SHIELD: A Host-Independent Framework for Ransomware Detection using Deep Filesystem Features

Ransomware's escalating sophistication necessitates tamper-resistant, off-host detection solutions that capture deep disk activity beyond the reach of a compromised operating system. Existing detection systems use host/kernel signals or rely on coarse block-I/O statistics, which are easy to evade and miss filesystem semantics. The filesystem layer itself remains underexplored as a source of robust indicators for storage-controller-level defense. To address this, we present SHIELD: a Secure Host-Independent Extensible Metric Logging Framework for Tamper-Proof Detection and Real-Time Mitigation of Ransomware Threats. SHIELD parses and logs filesystem-level features that cannot be evaded or obfuscated to expose deep disk activity for real-time ML-based detection and mitigation. We evaluate the efficacy of these metrics through experiments with both binary (benign vs. malicious behavior) and multiclass (ransomware strain identification) classifiers. In evaluations across diverse ransomware families, the best binary classifier achieves 97.29% accuracy in identifying malicious disk behavior. A hardware-only feature set that excludes all transport-layer metrics retains 95.97% accuracy, confirming feasibility for FPGA/ASIC deployment within the storage controller datapath.
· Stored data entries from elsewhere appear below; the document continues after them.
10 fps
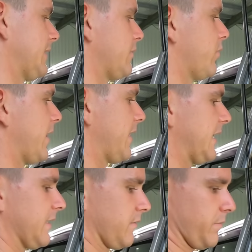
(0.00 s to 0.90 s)
dewire
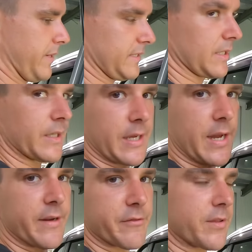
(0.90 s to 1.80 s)
that, basically
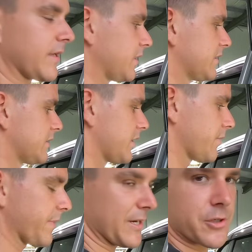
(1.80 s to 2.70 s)
cut everything, because there's
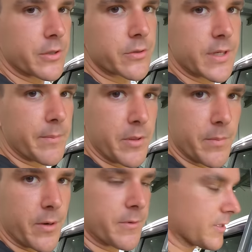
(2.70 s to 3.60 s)
no battery hooked up at the
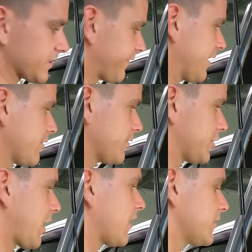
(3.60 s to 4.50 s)
moment because I've had it on
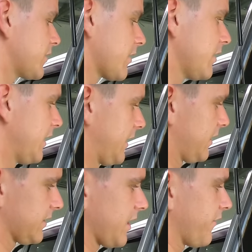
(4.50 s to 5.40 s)
charge, so
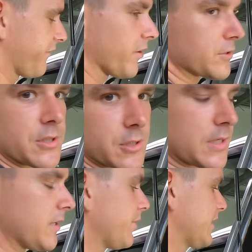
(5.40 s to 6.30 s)
there's no voltage
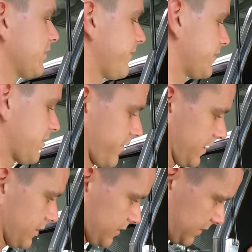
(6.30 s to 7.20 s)
in here whatsoever, so we
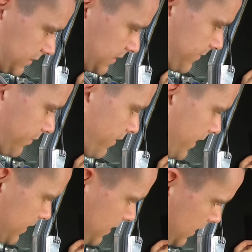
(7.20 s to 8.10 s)
can just snip
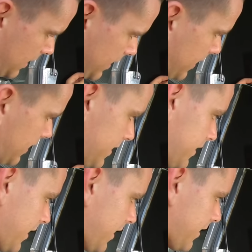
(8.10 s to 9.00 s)
away.
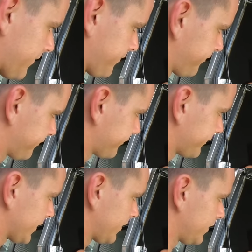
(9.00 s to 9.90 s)
And
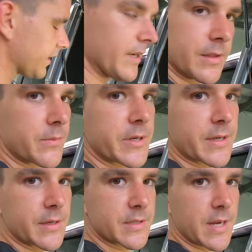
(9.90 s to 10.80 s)
yeah, then we
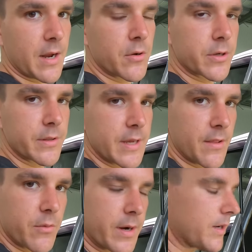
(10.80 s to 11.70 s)
can start hooking the
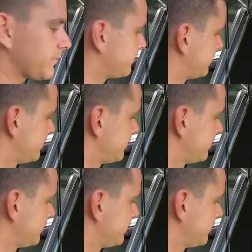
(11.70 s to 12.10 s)
other one up.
In a proof-of-concept closed-loop deployment, SHIELD halts disk operations within tens of disk actions, limiting targeted files affected to <0.4% for zero-shot strains at small action-windows, while maintaining low false-positive rates (<3.6%) on unseen benign applications. Results demonstrate that filesystem-aware, off-host telemetry enables accurate, resilient ransomware detection, including intermittent/partial encryption, and is practical for embedded integration in storage controllers or alongside other defense mechanisms.